There are many things I want you both to know about the world and I will teach you what I can. The most important thing for you to know is that I love you with every breath I take. I believe in you endlessly and shamelessly. I will be your cheering squad, your biggest fan, your protector and your guardian for the rest of my life. I will attempt to do right by you both. I will advocate for you and make sure you are always given a fair shot. I will love you fully and unconditionally. There is nothing in this world that you can not accomplish. You will always be expected to try your hardest and to do your best. I will support you in anything you wish to try and I will pick you up any time you fall.
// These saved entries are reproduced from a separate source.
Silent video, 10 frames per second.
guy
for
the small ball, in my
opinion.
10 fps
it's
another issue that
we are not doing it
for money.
You always have my heart even when you don't need to hold my hand any more. I would walk through fire for you, give you my last breath and hold you close to my heart. You can do anything you want. There is nothing that you can't do if you want it badly enough and try your best to accomplish it. You are my heart. You give me and my very existence meaning.

You are not your diagnosis' but miracles. You are not extra chromosomes but angels without wings.
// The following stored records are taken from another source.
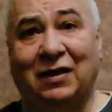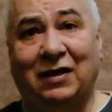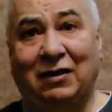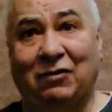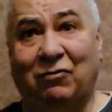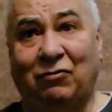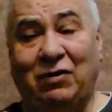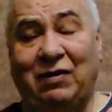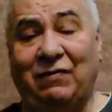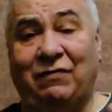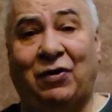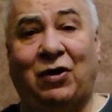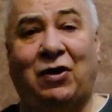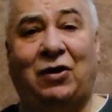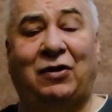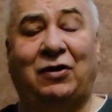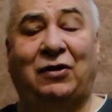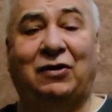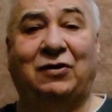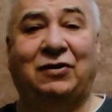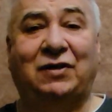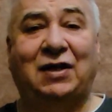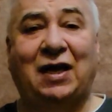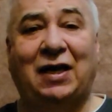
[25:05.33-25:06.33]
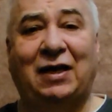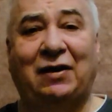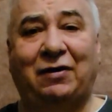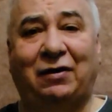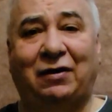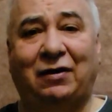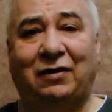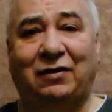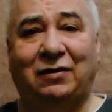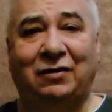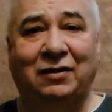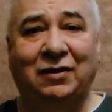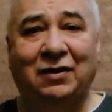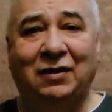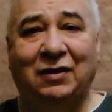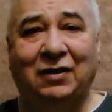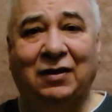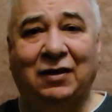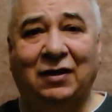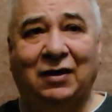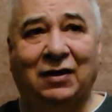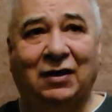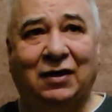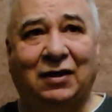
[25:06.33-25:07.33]
We've all heard that on
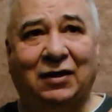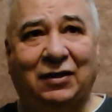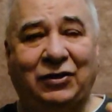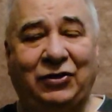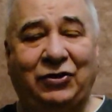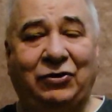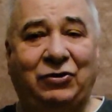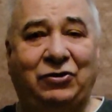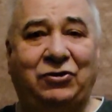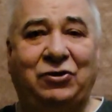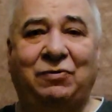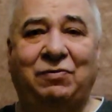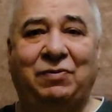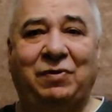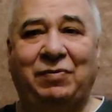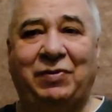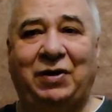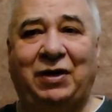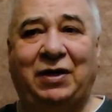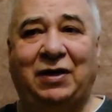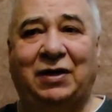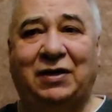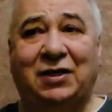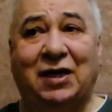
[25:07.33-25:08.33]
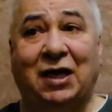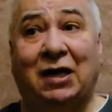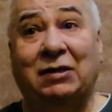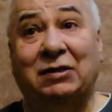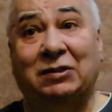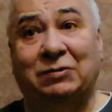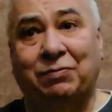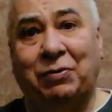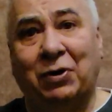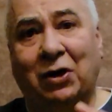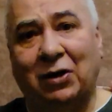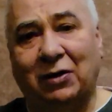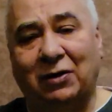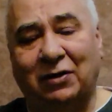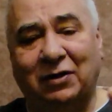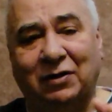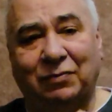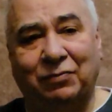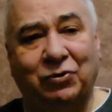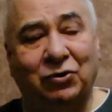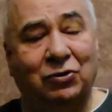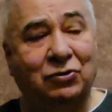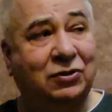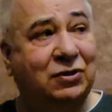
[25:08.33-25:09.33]
YouTube a million times. Part of the
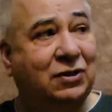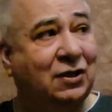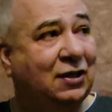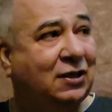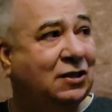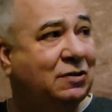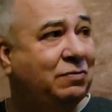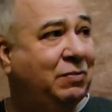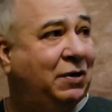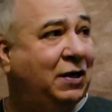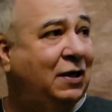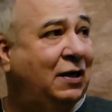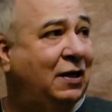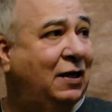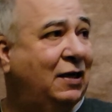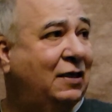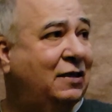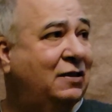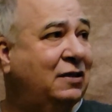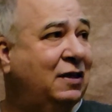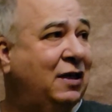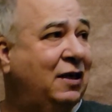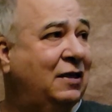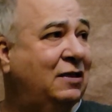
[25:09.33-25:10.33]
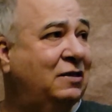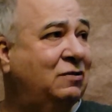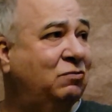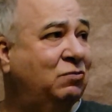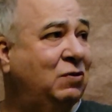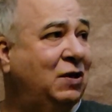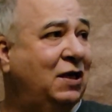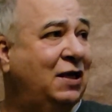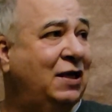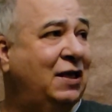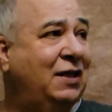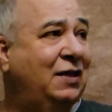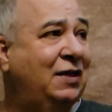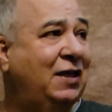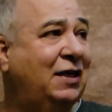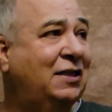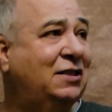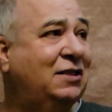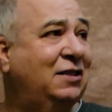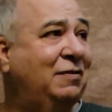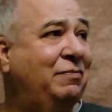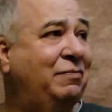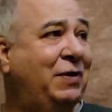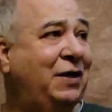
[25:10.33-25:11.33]
process, but it's really
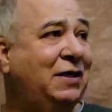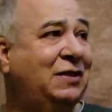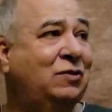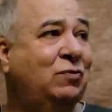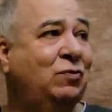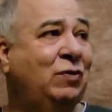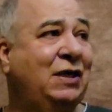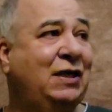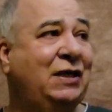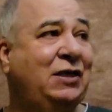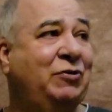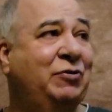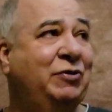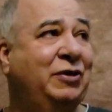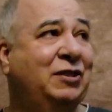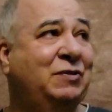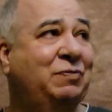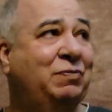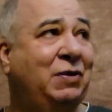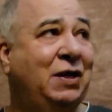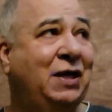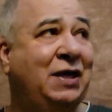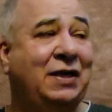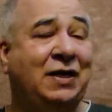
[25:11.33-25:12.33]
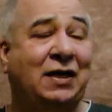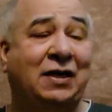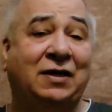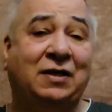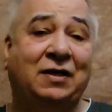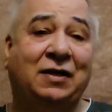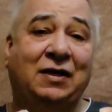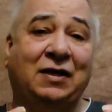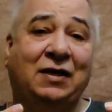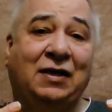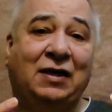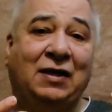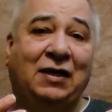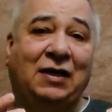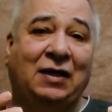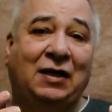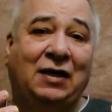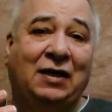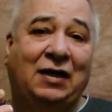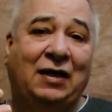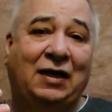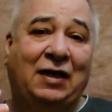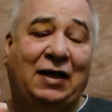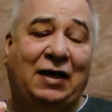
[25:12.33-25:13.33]
that's the best way to explain it.
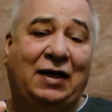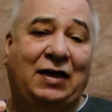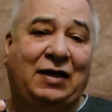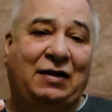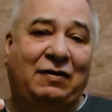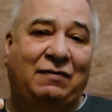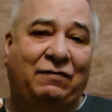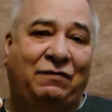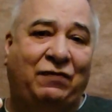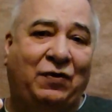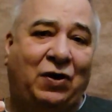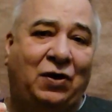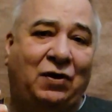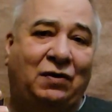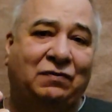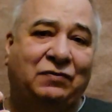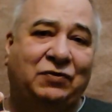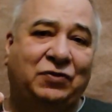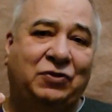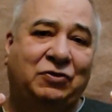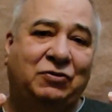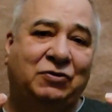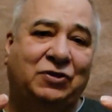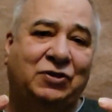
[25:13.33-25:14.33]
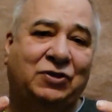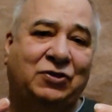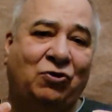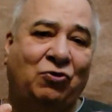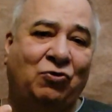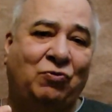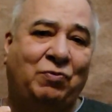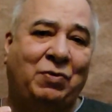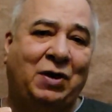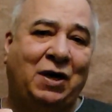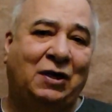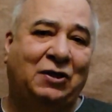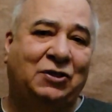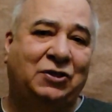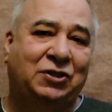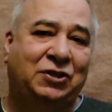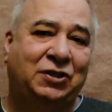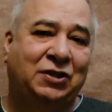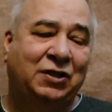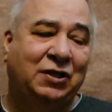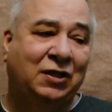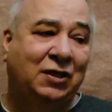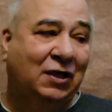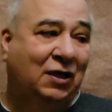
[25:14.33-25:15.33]
It involves you so
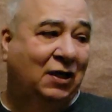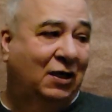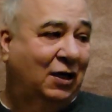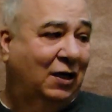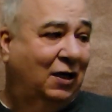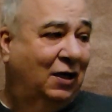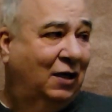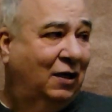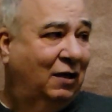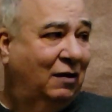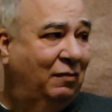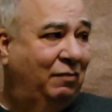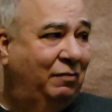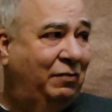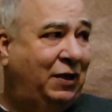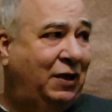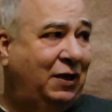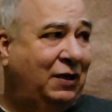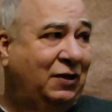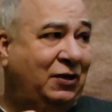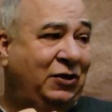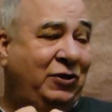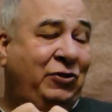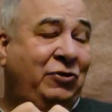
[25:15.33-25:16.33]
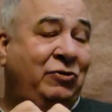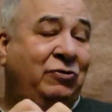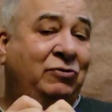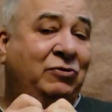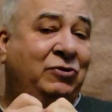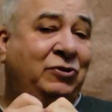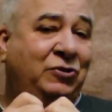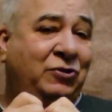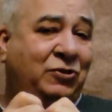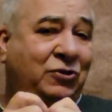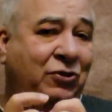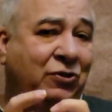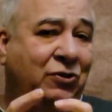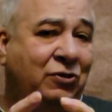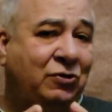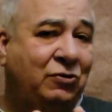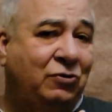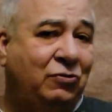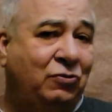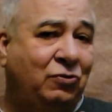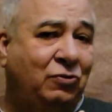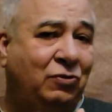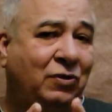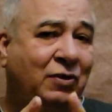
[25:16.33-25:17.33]
much, but you
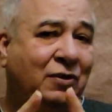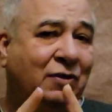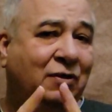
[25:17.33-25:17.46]
do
Someday, when you read this letter, and you WILL read this letter, please find it your hearts to forgive my early fears. Please forgive the tears I cried and the grieving I did. I would not trade you two or change you two for anything in this world.
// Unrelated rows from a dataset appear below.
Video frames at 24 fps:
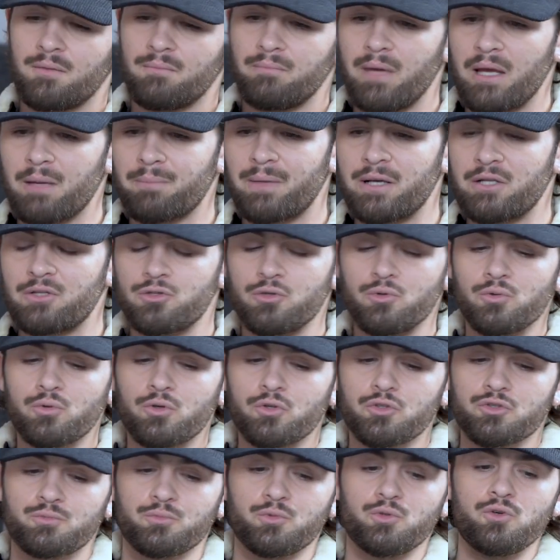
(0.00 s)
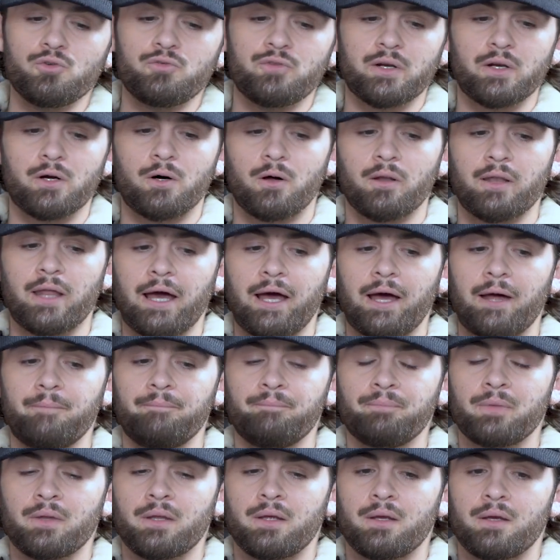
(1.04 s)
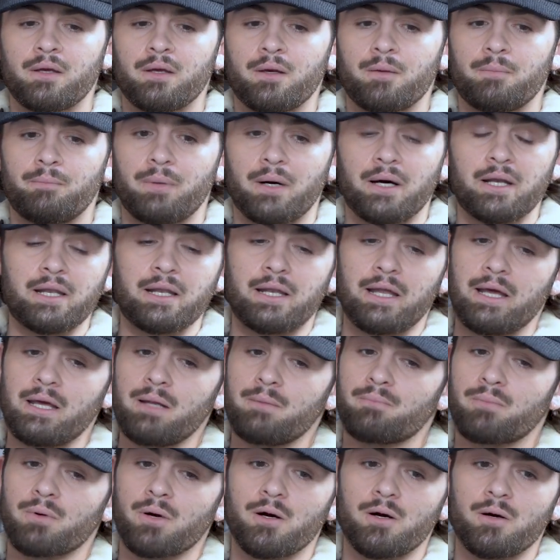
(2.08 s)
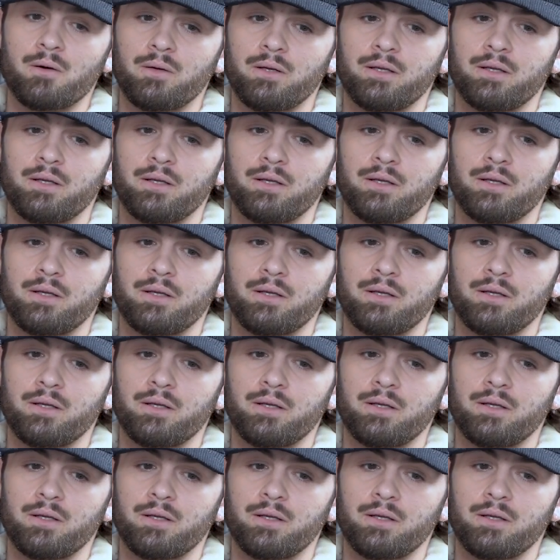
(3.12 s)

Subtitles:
make my doodles move and all that. But it hit, bro.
I love you. Forever and always.
My sunshines,
Love, Mommy


CyiaKanami said...

Such a beautiful letter. I cried and I'm sure they will too. They have a wonderful mama and they are the luckiest boys on this planet to have such a caring, wonderful mom. You have been truly blessed and so have they. Sending much love your way <3

Sandra said...

Oh my goodness...these two boys are so lucky to have you as a mommy. They will never know sadness or discomfort or anything bad if you have anything to do with it! They are beautiful little boys. Your letter was beautiful, it brought tears to my eyes. Thank you for sharing your deepest feelings with us and letting us into your world.

Anonymous said...

My Meghan, what a beautiful letter that you have written with your heart and your computer to your two wonderful sons. They will read it and treasure it someday. I am so proud of you and you are a perfect mother to your perfect babies. With much love, your mommy:-)

Anonymous said...

I'm a fifteen year old girl that stumbled across this blog by chance. I know it has been been many years since this very first post but after reading just a few of your most recent posts I decided I wanted to read it all from the beginning. That letter was very beautiful. It made me really happy to read those nice things, because even though they were not directed at me, it made me feel better about myself and my condition. I was diagnosed with Tourette's syndrome when I was twelve. Since then I've been through a lot. I've been bullied, suffered a lot of pain, both physical and emotional and it sometimes makes me feel really awful about myself. I often feel like disgusting, idiotic-looking, freak. I worry I'll never find a a boy that will love me for who I am. I already have a hard time making friends, and my wacky personality- half childishly hyperactive maniac that talks nonstop, half spacey, antisocial, withdrawn, kinda creepy loner- doesn't help. And my family isn't always supportive. My sister often accuses me of faking and my dad frequently lashes out a me with angry words and never understands. Thank you for the kind words, they may not have been for me, but they certainly spoke to me and anyone who struggles with a difficult condition. I cannot wait to read the adventures of you and the boys, and later their sister.